I used to preach this in the Boeing 747 and continue to do so in every Gulfstreams I've ever flown: you need to keep a descent all the way to touchdown, I shoot for 100 to 200 fpm. The ground effect off the wings and compression of the struts takes care of softness of the touchdown. This from someone with a lot of hours in the Boeing 777:
The most common way to lose a smooth touchdown (not that smooth touchdowns mean its a good landing) is that the aircraft is ‘held-off’ just as it touches down. By that, I mean not letting the aircraft weight settle into the oleos. If you hold it off, just as the wheels touch the runway, the trucks will go off tilt (13-14 degrees) and the spoilers will deploy and the weight will come down rapidly onto the oleos with a tiny little ‘bump’ (most pax would think this is a very good landing).
- Pilots are trained that, ideally, and at an airspeed of approximately VREF, the main landing gear will touch down simultaneously with the thrust levers reach idle.
- The FCTM stated that “If the flare is too abrupt and thrust is excessive near touchdown, the airplane tends to float in ground effect. Do not allow the airplane to float or attempt to hold it off.
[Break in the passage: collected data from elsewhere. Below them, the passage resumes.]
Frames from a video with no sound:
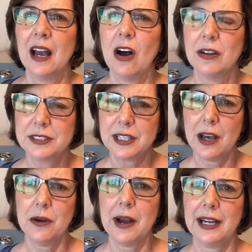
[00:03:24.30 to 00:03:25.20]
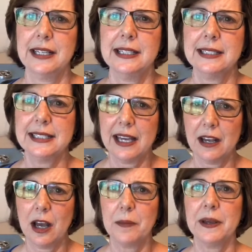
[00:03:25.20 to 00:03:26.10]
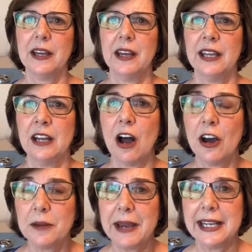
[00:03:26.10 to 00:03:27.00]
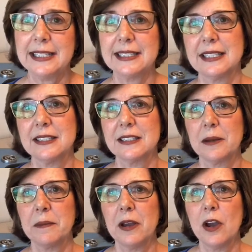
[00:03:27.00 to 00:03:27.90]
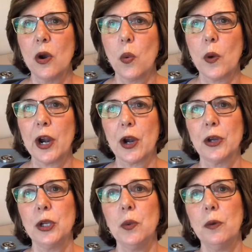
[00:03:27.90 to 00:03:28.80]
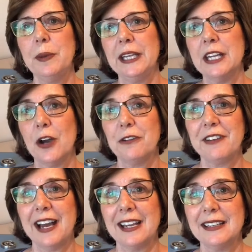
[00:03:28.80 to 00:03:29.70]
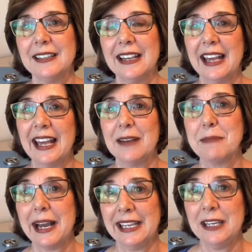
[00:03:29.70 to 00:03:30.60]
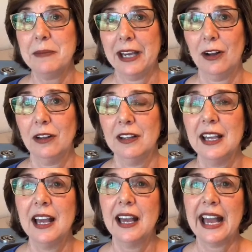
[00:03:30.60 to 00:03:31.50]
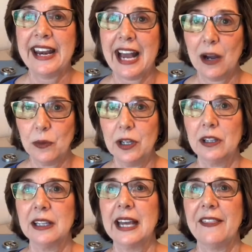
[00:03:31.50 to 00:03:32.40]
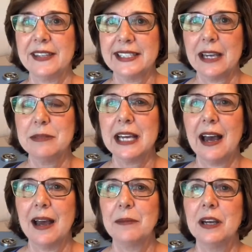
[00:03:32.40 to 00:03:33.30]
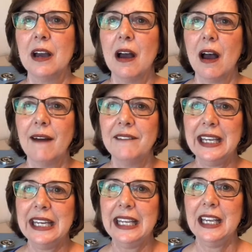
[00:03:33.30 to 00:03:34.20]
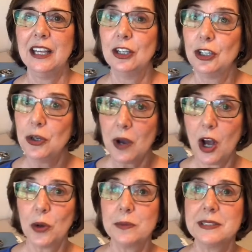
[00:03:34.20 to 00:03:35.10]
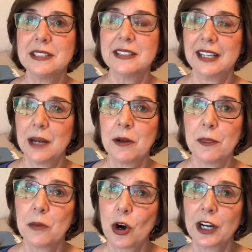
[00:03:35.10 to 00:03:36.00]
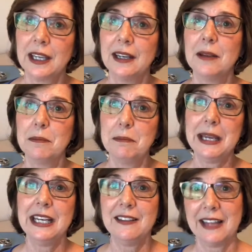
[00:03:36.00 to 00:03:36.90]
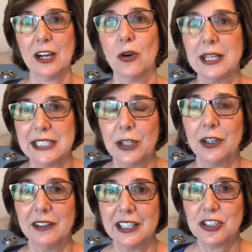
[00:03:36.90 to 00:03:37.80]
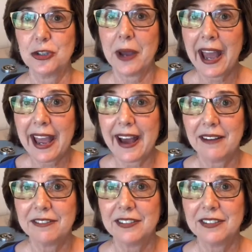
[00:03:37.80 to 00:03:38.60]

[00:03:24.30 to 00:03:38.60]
Also, I can set up an automated system where you will be notified by email, and I will at the same time, of any new homes that come on the market meeting that criteria that you have.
Fly the airplane onto the runway at the desired touchdown point and at the desired airspeed.”
- According to the FCOM ̶ Go-Around and Missed Approach Procedure (Appendix B to this Report), a normal go-around is initiated by the pilot flying pushing the TO/GA switch. The pilot flying then calls for ‘flaps 20’, and the pilot monitoring positions the flap selector lever to ‘20’. Both pilots then verify rotation to go-around attitude and that engine thrust increases. The pilot monitoring will verify that the thrust is sufficient for go-around and will adjust as necessary. After a positive rate of climb is verified on the altimeter, the pilot monitoring calls ‘positive climb’. The pilot flying will verify the positive rate of climb on the altimeter and call for ‘gear-up’. The pilot monitoring selects the gear-up and confirms that the flight directors are ‘on’. The pilot flying will limit the bank angle to 15 degrees if the airspeed is below the minimum maneuvering speed. When the aircraft is above 400 ft radio altitude, the pilot flying selects or verifies a roll mode. The pilot monitoring will verify that the missed approach altitude is set, after which further procedures follow for the climb and navigation until the after takeoff checklist is completed.
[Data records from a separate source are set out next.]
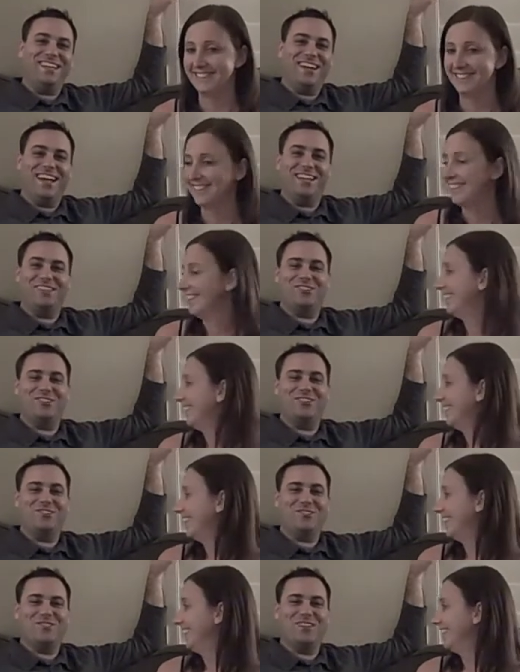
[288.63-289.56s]
Speaker 1: you know, I had
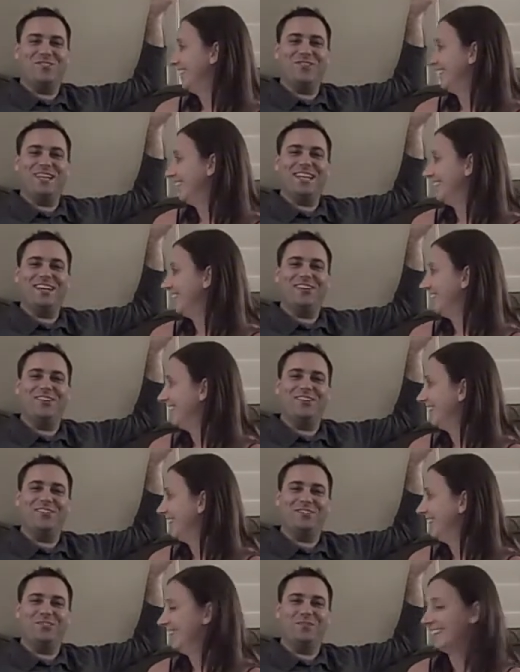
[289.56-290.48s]
surgery a week
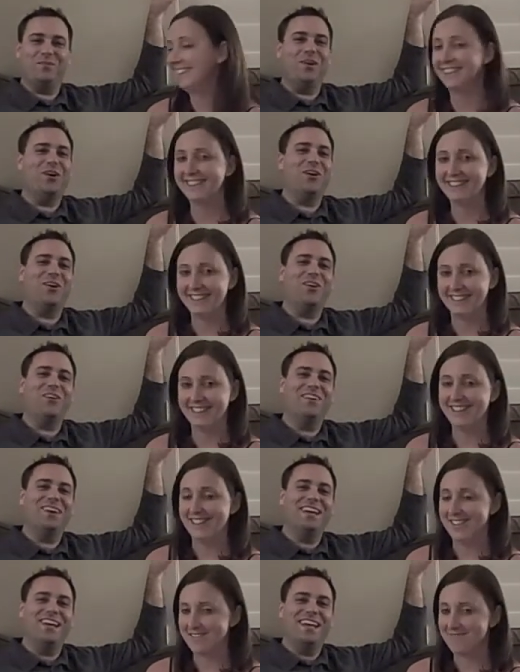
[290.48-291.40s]
ago tomorrow
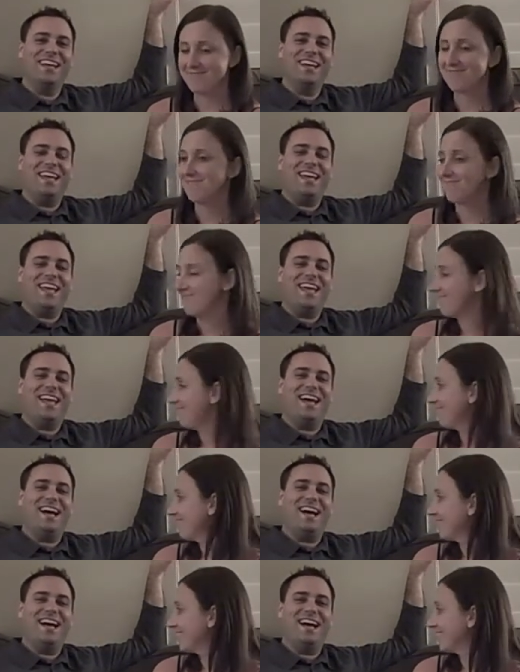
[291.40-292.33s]

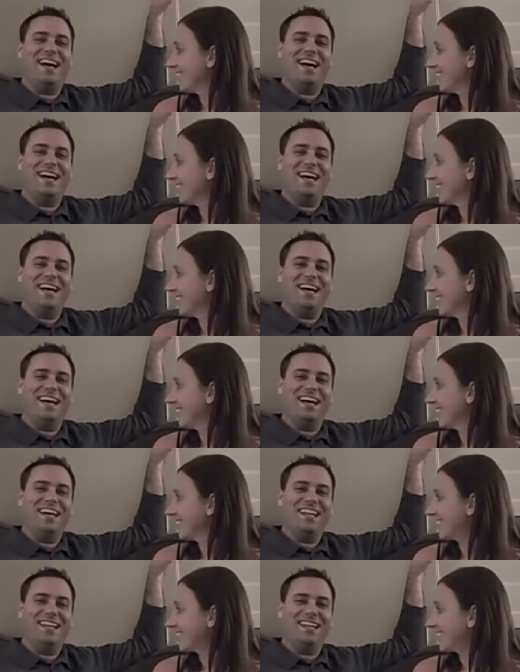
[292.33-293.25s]

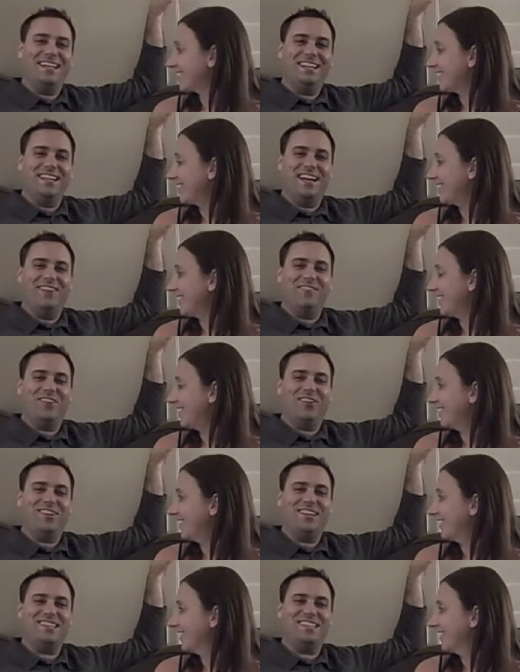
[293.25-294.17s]
and I'm
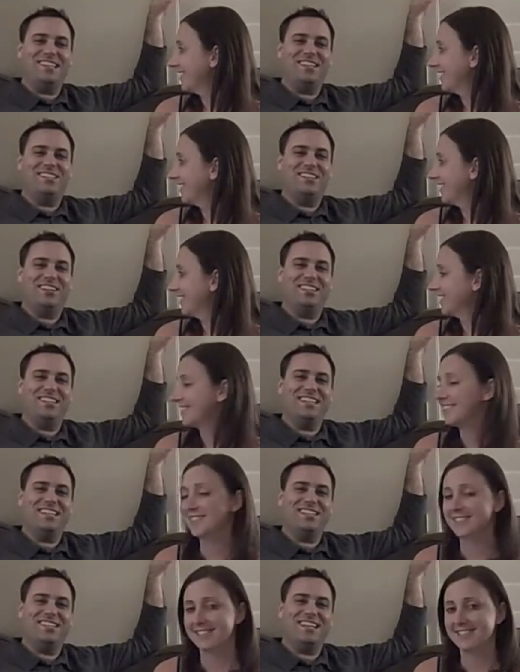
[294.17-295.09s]
already seeing
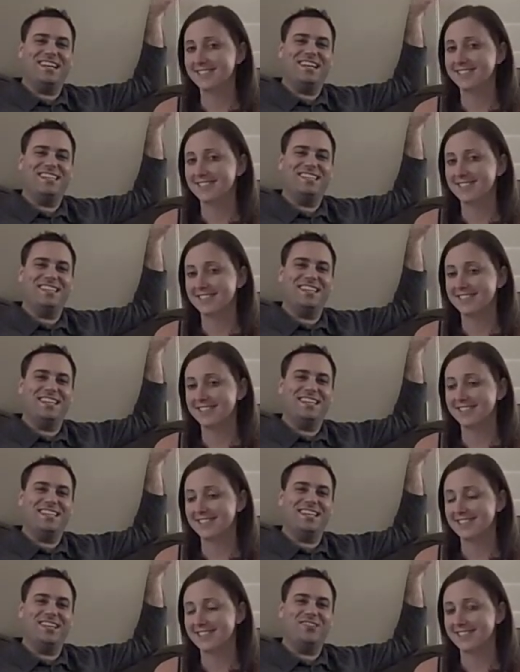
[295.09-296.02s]
telltale signs
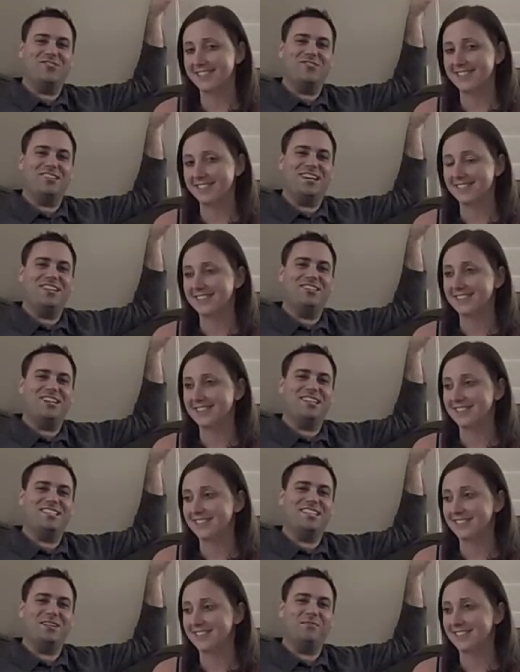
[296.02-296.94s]
that things are
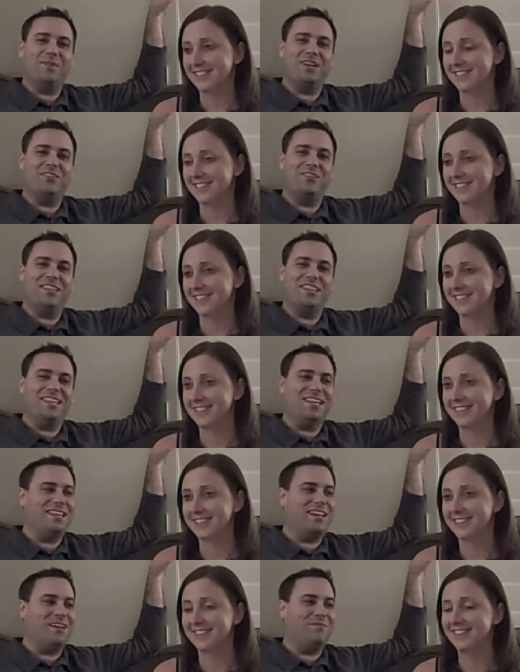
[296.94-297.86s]
digesting better than
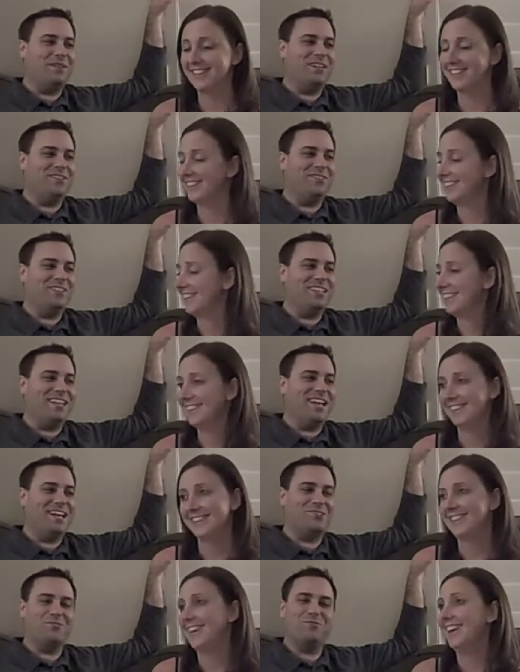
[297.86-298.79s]
they have been over the
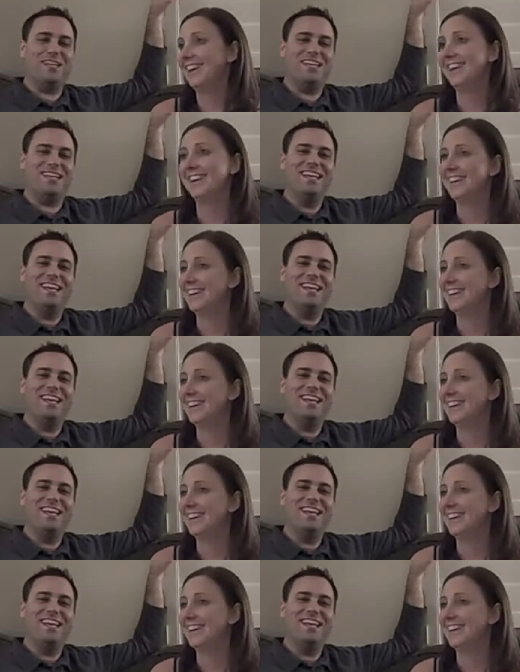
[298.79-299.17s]
last week.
This procedure is almost identical to the flow we used to call "To L and Back" in older Gulfstreams. See Lessons, below. Our newer airplanes are so automatic that we sometimes forget to do these steps because they always seem to get done. Until they don't.
- It is stated in the FCOM – Autopilot Flight Director System (AFDS) Procedures that the pilots must always monitor airplane course, vertical path and speed. Additionally, the AFDS procedures state that pilots must verify manually selected or automatic AFDS changes; use the FMA to verify mode changes for autopilot, flight director and autothrottle; and should announce changes on the FMA and verify changes to the thrust mode display when they occur.
- The General Information section of the FCTM states that when the term “Set thrust” or “Verify that thrust is set” is used in various places in the FCTM and FCOM, pilots are required to verify the EPR indication.
I am impressed with how much this crew did right that was cancelled out by the few things they did wrong. It is an object lesson in how much the details count in aviation.
[AAIS, §220.127.116.11] The Commander
- After completing a total of 6,283 flying hours, and satisfying the Operator’s selection process, he began his two-month upgrade training to become a commander on the B777 in March 2015. At the time of the Accident, he had flown 1,173 hours as a commander on the B777 and his total flying time was 7,457 hours.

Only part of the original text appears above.